Geographical Origins of Different Liquors

  • These five hard-core liquors or spirits, as they are also called, originate from different parts of the world. Though gin is the national spirit of England, it originated in 17th-century Holland. The British military was responsible for introducing it.
  • Rum production began in Asia some 3,000 years ago because sugar cane is native to that region. It reached the Caribbean, today’s major producers, in the 15th century through Portuguese and Spanish explorers including Christopher Columbus, and 17th-century slave traders who used it to barter.

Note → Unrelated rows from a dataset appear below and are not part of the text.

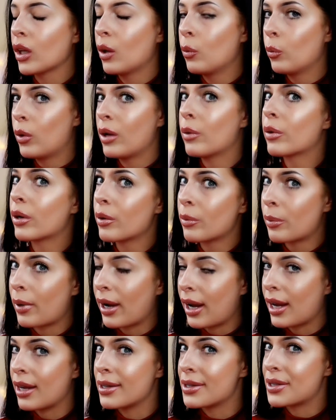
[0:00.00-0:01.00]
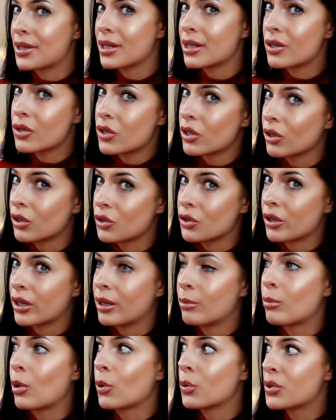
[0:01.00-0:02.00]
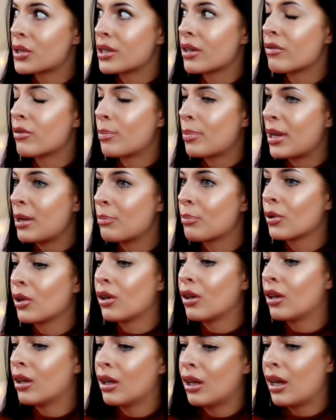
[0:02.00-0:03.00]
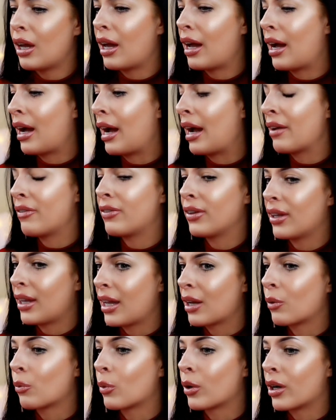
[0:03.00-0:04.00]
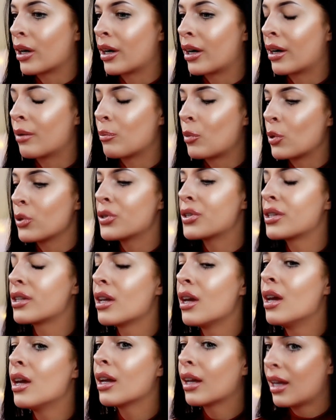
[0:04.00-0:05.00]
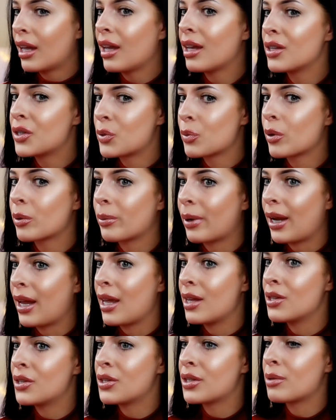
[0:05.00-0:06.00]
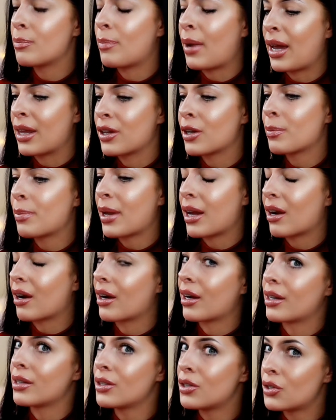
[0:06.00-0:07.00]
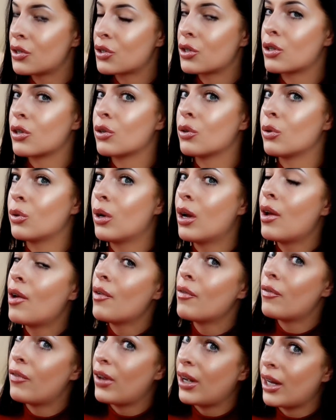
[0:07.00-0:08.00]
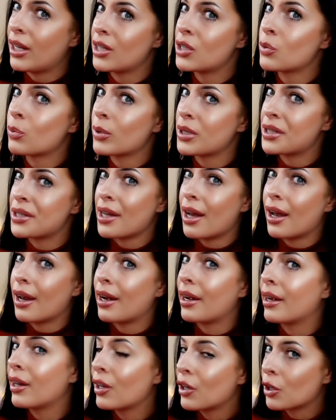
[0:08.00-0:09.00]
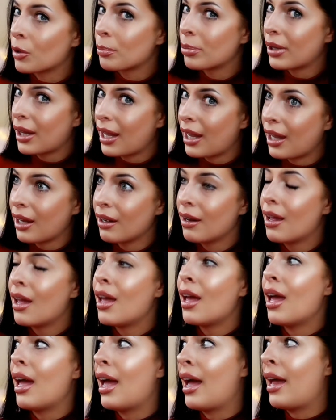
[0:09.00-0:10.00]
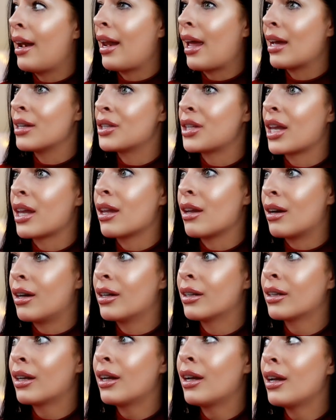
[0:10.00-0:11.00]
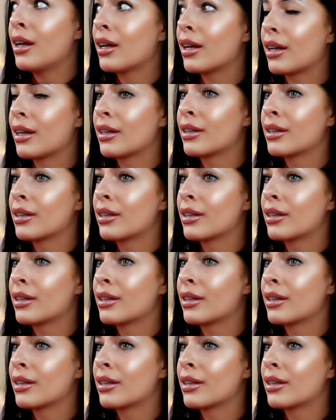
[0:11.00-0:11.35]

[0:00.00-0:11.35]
We were raised as children, most of the people, I feel like most kids were raised by their parents to finish what's on your plate. And as a young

  • Tequila is a Mexican original. In fact, the spirit must be made in Mexico to be called tequila. The agave comes from the town of Jalisco. Native Aztecs were the first to ferment it. By law, tequila must contain 51% agave.
  • Vodka, Russia, and Poland’s national drink have three countries laying claim. Russia says it was discovered by Russian monks around 1100 AD. Poland says they made it in the Middle Ages. And Sweden says they invented it in the 15th century.
  • The origin of whiskey/whisky is contended by Ireland and Scotland. Notes found in a 1405 journal favor the Irish. Written evidence supporting Scotland’s claim was discovered in 1494.